Large language models (LLMs) have shown strong capabilities in software engineering tasks, yet most existing LLM-based SWE-Agents mainly tackle well-defined problems using conventional methods, often overlooking alternative or innovative solutions beyond their predefined frameworks. This limitation is evident in open-world software environments, where emerging challenges transcend established paradigms. We propose U2F (Unknown Unknowns to Functional solutions), a cognitive-inspired, uncertainty-embracing multi-agent framework that systematically surfaces "Unknown Unknowns" - novel solution pathways absent from initial formulations but holding innovative potential. U2F consists of two key components: (1) a Discovery-Exploration-Integration agent system for uncovering and synthesizing potential solutions, and (2) cognitive enhancement mechanisms across three dimensions: cross-domain analogical reasoning, reverse thinking, and external validation, which strategically reframe and extend conventional solution boundaries.
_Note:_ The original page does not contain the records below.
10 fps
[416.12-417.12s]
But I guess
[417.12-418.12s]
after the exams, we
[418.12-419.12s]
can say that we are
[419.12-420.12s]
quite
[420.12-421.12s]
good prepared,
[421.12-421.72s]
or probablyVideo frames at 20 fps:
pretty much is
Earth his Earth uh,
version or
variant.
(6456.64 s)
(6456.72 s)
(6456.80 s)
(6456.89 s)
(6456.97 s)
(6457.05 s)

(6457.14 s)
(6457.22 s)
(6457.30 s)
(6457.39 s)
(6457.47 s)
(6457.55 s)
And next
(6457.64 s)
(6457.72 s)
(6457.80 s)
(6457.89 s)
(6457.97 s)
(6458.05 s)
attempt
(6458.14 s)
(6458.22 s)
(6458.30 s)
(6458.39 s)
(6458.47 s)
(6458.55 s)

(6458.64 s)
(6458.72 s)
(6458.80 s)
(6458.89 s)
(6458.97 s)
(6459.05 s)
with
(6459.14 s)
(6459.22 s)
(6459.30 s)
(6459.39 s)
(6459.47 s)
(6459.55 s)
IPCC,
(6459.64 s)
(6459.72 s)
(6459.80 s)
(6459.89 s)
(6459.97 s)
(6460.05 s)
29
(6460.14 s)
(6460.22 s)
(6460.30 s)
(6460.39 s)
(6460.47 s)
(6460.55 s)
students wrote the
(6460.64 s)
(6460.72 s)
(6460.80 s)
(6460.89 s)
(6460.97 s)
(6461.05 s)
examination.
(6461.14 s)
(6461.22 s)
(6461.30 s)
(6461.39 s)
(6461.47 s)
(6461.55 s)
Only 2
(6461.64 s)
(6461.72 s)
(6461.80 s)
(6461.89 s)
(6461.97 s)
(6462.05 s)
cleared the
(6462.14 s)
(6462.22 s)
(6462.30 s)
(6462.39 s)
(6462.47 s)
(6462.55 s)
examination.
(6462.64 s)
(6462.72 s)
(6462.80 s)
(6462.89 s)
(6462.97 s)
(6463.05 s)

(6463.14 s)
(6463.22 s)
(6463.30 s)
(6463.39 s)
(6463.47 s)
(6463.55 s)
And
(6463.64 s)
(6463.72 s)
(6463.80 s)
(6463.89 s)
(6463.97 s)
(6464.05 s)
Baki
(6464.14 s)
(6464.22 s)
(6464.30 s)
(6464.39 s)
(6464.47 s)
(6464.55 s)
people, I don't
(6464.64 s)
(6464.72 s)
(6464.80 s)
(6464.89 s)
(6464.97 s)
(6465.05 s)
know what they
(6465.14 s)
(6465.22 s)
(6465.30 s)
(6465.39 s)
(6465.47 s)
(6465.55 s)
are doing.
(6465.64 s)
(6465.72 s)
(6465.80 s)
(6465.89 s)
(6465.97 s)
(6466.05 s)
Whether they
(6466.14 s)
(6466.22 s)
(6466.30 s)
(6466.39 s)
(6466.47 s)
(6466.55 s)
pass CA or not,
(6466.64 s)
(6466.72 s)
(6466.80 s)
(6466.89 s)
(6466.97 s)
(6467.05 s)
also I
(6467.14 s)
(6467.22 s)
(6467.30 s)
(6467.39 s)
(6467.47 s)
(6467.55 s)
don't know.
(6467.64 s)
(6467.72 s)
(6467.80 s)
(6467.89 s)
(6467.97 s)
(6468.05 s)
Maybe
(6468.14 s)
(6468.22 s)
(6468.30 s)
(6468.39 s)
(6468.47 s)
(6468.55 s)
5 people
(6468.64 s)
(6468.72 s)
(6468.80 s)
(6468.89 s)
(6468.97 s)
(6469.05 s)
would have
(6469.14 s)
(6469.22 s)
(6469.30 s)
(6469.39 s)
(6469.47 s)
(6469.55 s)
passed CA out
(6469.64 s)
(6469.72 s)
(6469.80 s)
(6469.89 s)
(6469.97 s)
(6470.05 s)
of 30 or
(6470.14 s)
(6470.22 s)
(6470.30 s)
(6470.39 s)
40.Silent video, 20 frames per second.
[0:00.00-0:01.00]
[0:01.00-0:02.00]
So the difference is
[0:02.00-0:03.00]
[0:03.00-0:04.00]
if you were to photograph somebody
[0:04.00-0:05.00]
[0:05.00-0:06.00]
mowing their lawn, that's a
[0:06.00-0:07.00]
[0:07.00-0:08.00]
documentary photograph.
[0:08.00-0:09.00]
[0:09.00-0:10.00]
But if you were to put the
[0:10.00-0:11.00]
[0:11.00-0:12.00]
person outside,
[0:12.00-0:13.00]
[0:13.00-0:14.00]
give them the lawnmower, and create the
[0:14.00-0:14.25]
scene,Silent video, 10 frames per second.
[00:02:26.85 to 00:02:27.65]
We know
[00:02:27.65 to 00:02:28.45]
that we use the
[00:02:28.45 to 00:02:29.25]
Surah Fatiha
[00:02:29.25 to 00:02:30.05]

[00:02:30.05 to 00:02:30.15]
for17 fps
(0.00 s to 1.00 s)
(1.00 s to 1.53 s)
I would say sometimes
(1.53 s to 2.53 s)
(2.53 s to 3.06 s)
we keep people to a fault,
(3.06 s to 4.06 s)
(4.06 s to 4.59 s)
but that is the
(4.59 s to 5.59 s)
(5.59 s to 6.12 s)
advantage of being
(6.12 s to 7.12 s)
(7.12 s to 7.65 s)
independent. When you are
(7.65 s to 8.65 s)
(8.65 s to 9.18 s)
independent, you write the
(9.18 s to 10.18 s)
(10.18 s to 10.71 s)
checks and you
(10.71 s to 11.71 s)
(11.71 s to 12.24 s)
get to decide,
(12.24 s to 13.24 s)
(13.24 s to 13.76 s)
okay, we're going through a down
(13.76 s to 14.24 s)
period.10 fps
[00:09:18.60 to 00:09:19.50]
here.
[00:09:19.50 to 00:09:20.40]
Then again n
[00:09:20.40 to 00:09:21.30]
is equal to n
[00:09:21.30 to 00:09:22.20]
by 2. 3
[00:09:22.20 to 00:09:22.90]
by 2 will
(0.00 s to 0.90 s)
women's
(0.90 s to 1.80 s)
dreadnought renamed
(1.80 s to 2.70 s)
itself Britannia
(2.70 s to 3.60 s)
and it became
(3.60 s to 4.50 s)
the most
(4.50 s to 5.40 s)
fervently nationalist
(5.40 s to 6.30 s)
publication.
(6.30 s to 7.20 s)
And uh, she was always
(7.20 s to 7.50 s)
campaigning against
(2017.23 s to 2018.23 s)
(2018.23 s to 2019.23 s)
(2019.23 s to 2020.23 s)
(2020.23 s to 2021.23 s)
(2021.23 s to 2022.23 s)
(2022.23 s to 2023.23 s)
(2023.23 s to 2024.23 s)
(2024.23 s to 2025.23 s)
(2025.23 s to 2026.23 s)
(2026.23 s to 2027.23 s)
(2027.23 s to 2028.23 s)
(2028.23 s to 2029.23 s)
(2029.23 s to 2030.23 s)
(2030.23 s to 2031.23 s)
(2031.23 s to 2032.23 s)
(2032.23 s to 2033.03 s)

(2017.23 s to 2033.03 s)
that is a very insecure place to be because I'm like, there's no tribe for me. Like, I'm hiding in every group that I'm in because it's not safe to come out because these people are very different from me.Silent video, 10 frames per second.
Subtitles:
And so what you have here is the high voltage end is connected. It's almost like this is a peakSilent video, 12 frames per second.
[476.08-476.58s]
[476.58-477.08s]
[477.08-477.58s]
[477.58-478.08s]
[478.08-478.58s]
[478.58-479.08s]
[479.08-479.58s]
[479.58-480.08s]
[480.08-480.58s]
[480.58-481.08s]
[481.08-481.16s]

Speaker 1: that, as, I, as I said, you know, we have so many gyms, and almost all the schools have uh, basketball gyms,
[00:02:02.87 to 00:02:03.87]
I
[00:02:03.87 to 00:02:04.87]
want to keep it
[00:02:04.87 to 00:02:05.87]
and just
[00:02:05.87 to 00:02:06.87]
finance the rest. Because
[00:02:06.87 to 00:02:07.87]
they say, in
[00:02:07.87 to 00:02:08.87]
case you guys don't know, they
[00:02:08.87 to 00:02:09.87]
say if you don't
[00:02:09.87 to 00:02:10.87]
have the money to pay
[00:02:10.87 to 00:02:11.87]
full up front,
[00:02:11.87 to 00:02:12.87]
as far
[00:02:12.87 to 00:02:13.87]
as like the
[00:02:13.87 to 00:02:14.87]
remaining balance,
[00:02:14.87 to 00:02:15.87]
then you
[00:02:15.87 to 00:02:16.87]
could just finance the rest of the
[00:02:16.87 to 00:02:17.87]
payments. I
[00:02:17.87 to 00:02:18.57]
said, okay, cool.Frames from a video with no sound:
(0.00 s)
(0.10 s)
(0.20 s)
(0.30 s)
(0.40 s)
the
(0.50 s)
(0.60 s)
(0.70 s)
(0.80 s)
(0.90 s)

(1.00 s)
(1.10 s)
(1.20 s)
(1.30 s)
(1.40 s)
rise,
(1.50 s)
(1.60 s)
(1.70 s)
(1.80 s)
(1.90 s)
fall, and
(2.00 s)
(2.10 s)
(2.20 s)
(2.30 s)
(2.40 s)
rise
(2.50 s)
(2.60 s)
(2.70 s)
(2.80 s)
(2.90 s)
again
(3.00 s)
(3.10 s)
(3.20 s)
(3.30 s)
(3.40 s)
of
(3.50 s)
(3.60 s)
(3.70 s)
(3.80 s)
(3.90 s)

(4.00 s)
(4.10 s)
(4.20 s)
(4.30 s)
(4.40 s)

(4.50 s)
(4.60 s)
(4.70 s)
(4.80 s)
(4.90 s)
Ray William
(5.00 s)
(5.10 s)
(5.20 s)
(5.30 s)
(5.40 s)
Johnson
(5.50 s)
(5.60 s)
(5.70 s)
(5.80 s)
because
Applied to 218 real-world software enabler stories curated from authentic engineering tasks, U2F achieved notable improvements: human experts reported a 14 percent increase in overall novelty, 51 percent improvement in semantic novelty, and stable feasibility (4.02/5.0), corroborated by an LLM-based evaluator. These results highlight the potential of embracing uncertainty as a catalyst for innovation in software engineering.

Paper Structure

This paper contains 24 sections, 1 equation, 4 figures, 5 tables.

Figures (4)

  • Figure 1: Progressive discovery of Unknown Unknowns. The dialogue demonstrates how systematic exploration reveals solution pathways absent from the initial requirement.
  • Figure 2: Overall architecture of U2F.
  • Figure 3: This figure shows a real-world interaction case within our framework, using the context of developing silent photography in quiet environments. The serial number indicates the processing order of the agent, and the magnifying glass represents the invocation of search API.
  • Figure 4: Construction process of the Enabler Story dataset.